* **Required work**:
I'd like the records transcribed exactly, leaving the images out.

Listed entries section start

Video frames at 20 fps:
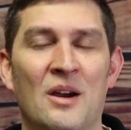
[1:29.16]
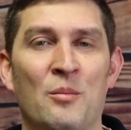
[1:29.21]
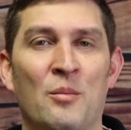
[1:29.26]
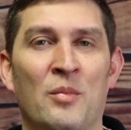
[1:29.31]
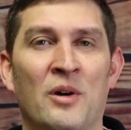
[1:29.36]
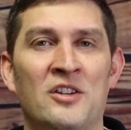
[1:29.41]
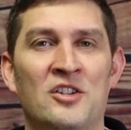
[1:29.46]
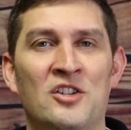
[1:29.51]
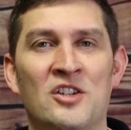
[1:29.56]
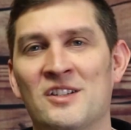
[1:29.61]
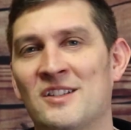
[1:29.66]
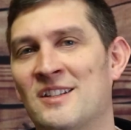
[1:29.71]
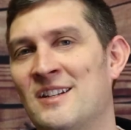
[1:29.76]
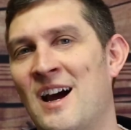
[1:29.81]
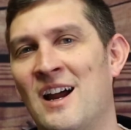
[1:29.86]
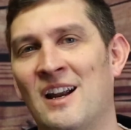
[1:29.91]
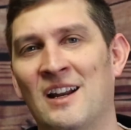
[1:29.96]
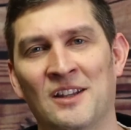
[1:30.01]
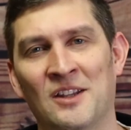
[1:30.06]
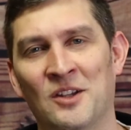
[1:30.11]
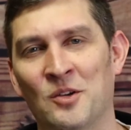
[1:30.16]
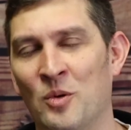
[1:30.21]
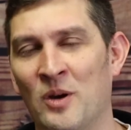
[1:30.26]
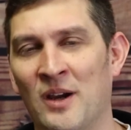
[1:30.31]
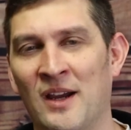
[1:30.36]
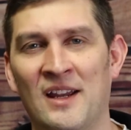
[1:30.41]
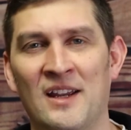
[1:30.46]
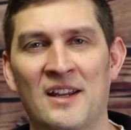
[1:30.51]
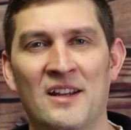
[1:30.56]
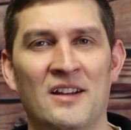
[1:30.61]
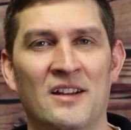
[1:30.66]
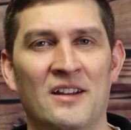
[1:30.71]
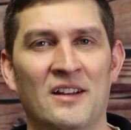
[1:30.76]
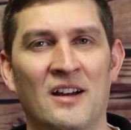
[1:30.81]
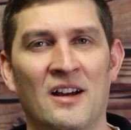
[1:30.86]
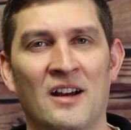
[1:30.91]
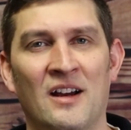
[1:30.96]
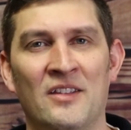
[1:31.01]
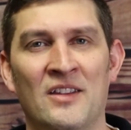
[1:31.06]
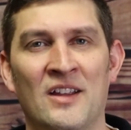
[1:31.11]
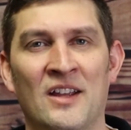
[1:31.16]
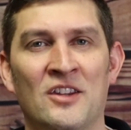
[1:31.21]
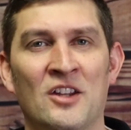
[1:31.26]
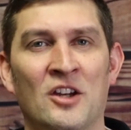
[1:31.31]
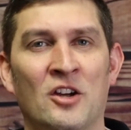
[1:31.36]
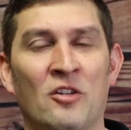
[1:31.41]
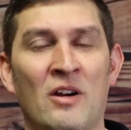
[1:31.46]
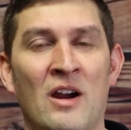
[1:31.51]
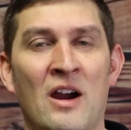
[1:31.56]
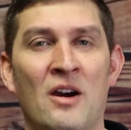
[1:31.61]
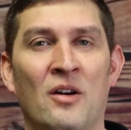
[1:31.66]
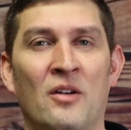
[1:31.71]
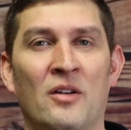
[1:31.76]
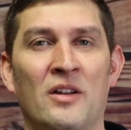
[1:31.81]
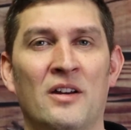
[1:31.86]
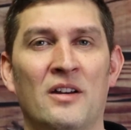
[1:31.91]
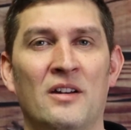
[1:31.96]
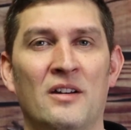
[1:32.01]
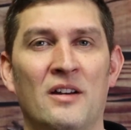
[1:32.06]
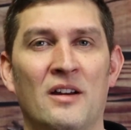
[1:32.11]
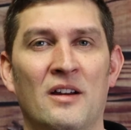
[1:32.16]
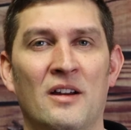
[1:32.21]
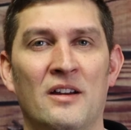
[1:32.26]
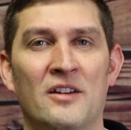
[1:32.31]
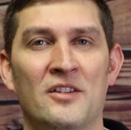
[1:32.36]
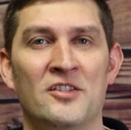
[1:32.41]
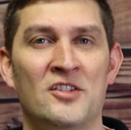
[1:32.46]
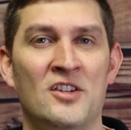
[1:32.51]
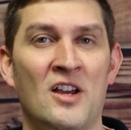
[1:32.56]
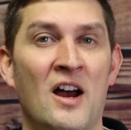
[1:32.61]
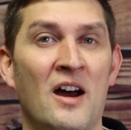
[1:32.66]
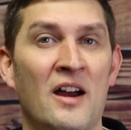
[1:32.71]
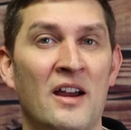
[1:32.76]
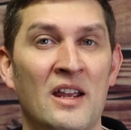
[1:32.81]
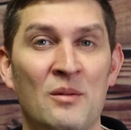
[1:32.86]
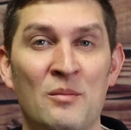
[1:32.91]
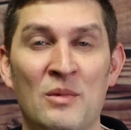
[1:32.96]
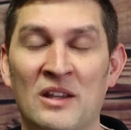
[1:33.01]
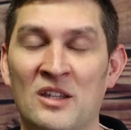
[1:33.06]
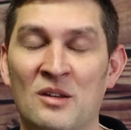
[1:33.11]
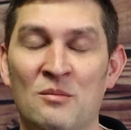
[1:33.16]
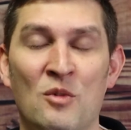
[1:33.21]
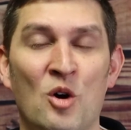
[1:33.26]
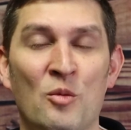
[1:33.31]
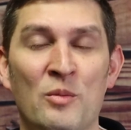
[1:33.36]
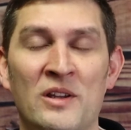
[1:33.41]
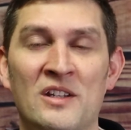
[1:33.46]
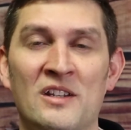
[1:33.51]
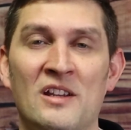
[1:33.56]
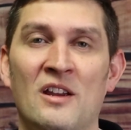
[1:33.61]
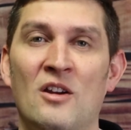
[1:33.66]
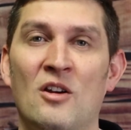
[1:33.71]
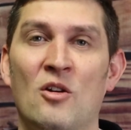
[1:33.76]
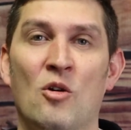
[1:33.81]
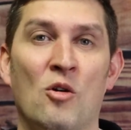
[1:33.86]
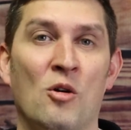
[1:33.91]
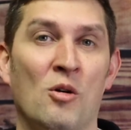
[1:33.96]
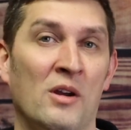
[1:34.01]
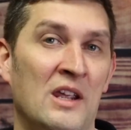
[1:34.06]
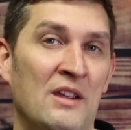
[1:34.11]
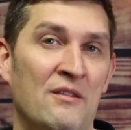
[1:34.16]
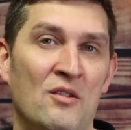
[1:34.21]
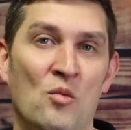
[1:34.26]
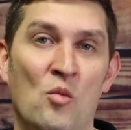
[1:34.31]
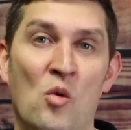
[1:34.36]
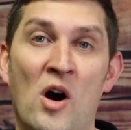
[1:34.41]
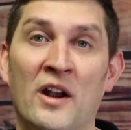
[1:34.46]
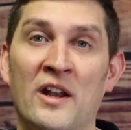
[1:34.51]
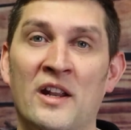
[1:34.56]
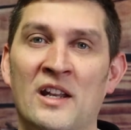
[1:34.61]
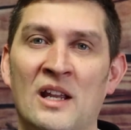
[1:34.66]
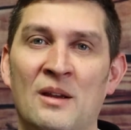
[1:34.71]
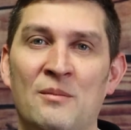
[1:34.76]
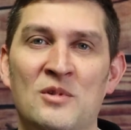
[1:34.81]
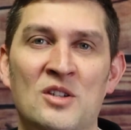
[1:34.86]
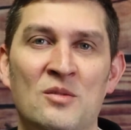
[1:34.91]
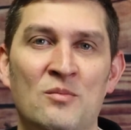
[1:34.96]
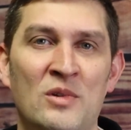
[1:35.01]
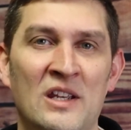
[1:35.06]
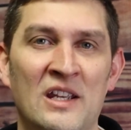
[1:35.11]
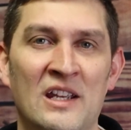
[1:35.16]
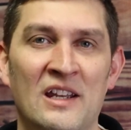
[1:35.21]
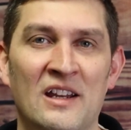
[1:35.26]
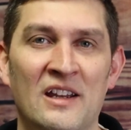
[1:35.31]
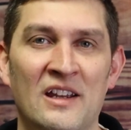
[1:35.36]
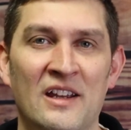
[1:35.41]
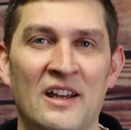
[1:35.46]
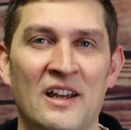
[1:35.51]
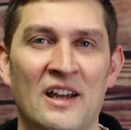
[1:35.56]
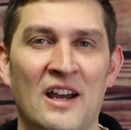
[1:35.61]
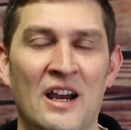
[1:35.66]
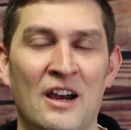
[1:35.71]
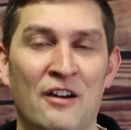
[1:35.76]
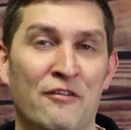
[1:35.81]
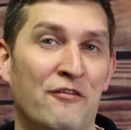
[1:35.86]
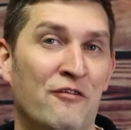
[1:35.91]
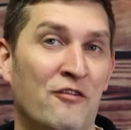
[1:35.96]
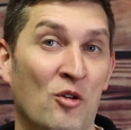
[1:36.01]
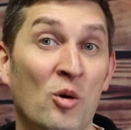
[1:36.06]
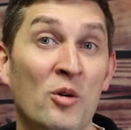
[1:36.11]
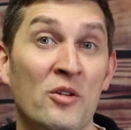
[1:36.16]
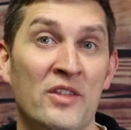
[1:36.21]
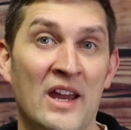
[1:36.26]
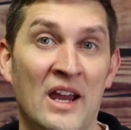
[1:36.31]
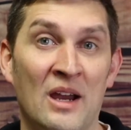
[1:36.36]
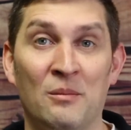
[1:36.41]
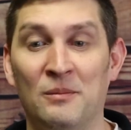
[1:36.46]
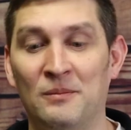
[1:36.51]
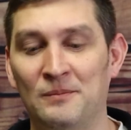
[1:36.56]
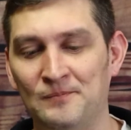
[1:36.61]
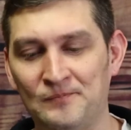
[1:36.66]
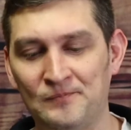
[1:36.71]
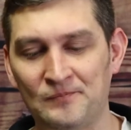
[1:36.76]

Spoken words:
but just not in the way that the crowd saw him at the moment or even wanted him to be for them.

Listed entries section end

* **Output for this task**:
Video frames at 20 fps:
[1:29.16]
[1:29.21]
[1:29.26]
[1:29.31]
[1:29.36]
[1:29.41]
[1:29.46]
[1:29.51]
[1:29.56]
[1:29.61]
[1:29.66]
[1:29.71]
[1:29.76]
[1:29.81]
[1:29.86]
[1:29.91]
[1:29.96]
[1:30.01]
[1:30.06]
[1:30.11]
[1:30.16]
[1:30.21]
[1:30.26]
[1:30.31]
[1:30.36]
[1:30.41]
[1:30.46]
[1:30.51]
[1:30.56]
[1:30.61]
[1:30.66]
[1:30.71]
[1:30.76]
[1:30.81]
[1:30.86]
[1:30.91]
[1:30.96]
[1:31.01]
[1:31.06]
[1:31.11]
[1:31.16]
[1:31.21]
[1:31.26]
[1:31.31]
[1:31.36]
[1:31.41]
[1:31.46]
[1:31.51]
[1:31.56]
[1:31.61]
[1:31.66]
[1:31.71]
[1:31.76]
[1:31.81]
[1:31.86]
[1:31.91]
[1:31.96]
[1:32.01]
[1:32.06]
[1:32.11]
[1:32.16]
[1:32.21]
[1:32.26]
[1:32.31]
[1:32.36]
[1:32.41]
[1:32.46]
[1:32.51]
[1:32.56]
[1:32.61]
[1:32.66]
[1:32.71]
[1:32.76]
[1:32.81]
[1:32.86]
[1:32.91]
[1:32.96]
[1:33.01]
[1:33.06]
[1:33.11]
[1:33.16]
[1:33.21]
[1:33.26]
[1:33.31]
[1:33.36]
[1:33.41]
[1:33.46]
[1:33.51]
[1:33.56]
[1:33.61]
[1:33.66]
[1:33.71]
[1:33.76]
[1:33.81]
[1:33.86]
[1:33.91]
[1:33.96]
[1:34.01]
[1:34.06]
[1:34.11]
[1:34.16]
[1:34.21]
[1:34.26]
[1:34.31]
[1:34.36]
[1:34.41]
[1:34.46]
[1:34.51]
[1:34.56]
[1:34.61]
[1:34.66]
[1:34.71]
[1:34.76]
[1:34.81]
[1:34.86]
[1:34.91]
[1:34.96]
[1:35.01]
[1:35.06]
[1:35.11]
[1:35.16]
[1:35.21]
[1:35.26]
[1:35.31]
[1:35.36]
[1:35.41]
[1:35.46]
[1:35.51]
[1:35.56]
[1:35.61]
[1:35.66]
[1:35.71]
[1:35.76]
[1:35.81]
[1:35.86]
[1:35.91]
[1:35.96]
[1:36.01]
[1:36.06]
[1:36.11]
[1:36.16]
[1:36.21]
[1:36.26]
[1:36.31]
[1:36.36]
[1:36.41]
[1:36.46]
[1:36.51]
[1:36.56]
[1:36.61]
[1:36.66]
[1:36.71]
[1:36.76]

Spoken words:
but just not in the way that the crowd saw him at the moment or even wanted him to be for them.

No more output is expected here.